▸ DATASET:

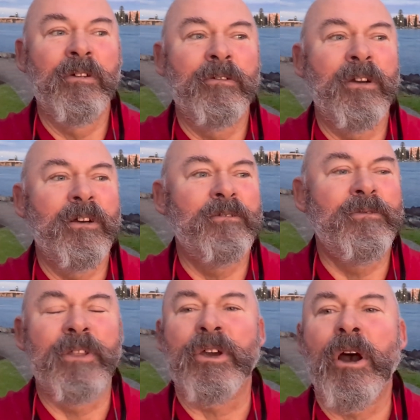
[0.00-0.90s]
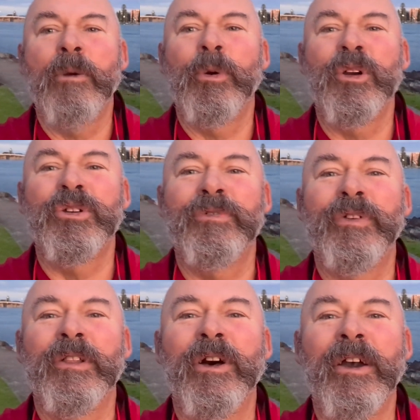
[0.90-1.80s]
well, the kibosh, if
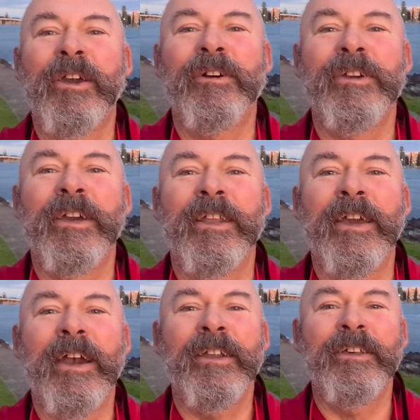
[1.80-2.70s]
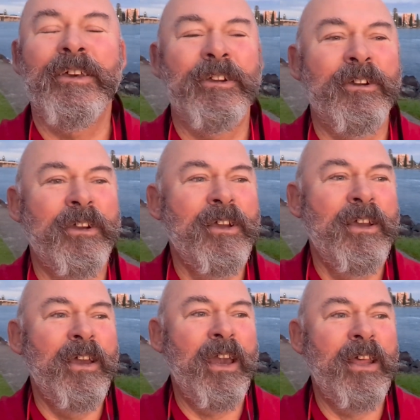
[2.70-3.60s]
you like, on getting out of here
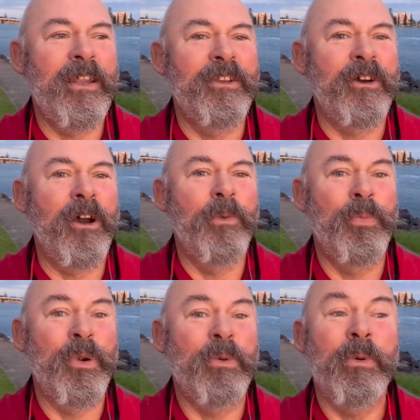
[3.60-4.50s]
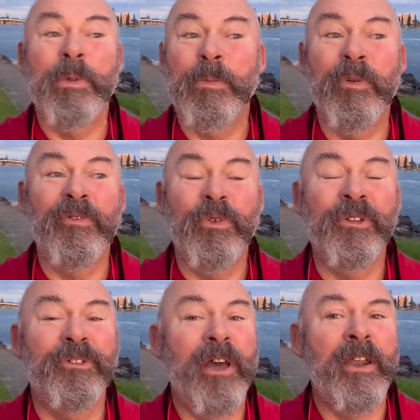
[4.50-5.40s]
anytime probably before
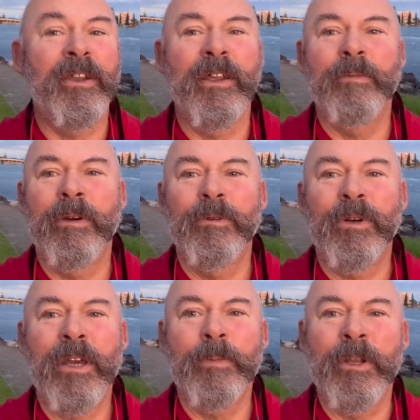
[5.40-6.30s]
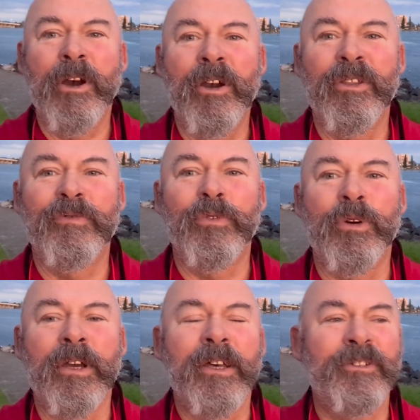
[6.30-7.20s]
Saturday, but we'll keep an eye on the
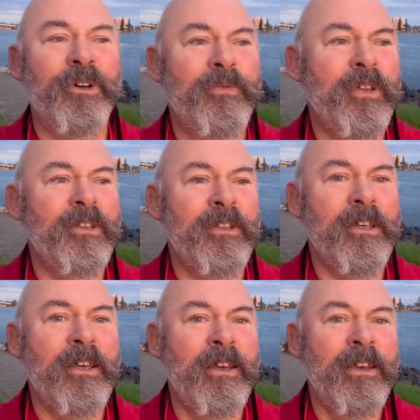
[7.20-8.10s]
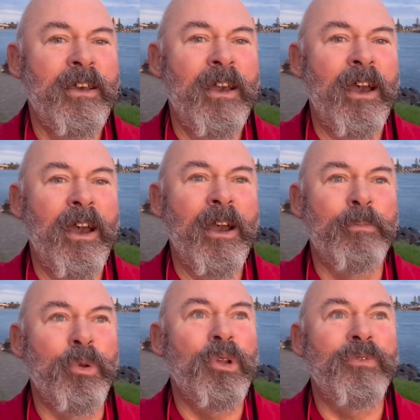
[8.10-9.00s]
forecast, obviously.
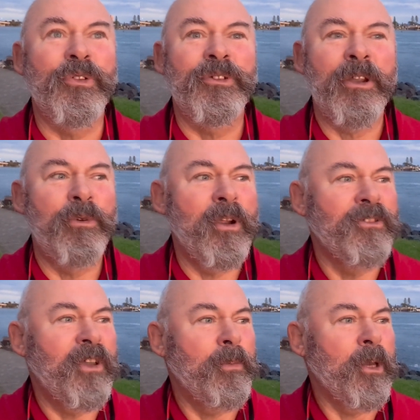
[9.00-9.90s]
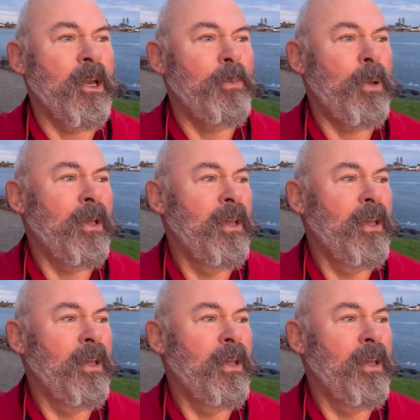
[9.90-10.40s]
Beautiful sunrise coming up,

▸ ASSIGNMENT:
Copy out every line of the data exactly, leaving the images behind.

▸ RESPONSE TO THE EXERCISE:
[0.00-0.90s]
[0.90-1.80s]
well, the kibosh, if
[1.80-2.70s]
[2.70-3.60s]
you like, on getting out of here
[3.60-4.50s]
[4.50-5.40s]
anytime probably before
[5.40-6.30s]
[6.30-7.20s]
Saturday, but we'll keep an eye on the
[7.20-8.10s]
[8.10-9.00s]
forecast, obviously.
[9.00-9.90s]
[9.90-10.40s]
Beautiful sunrise coming up,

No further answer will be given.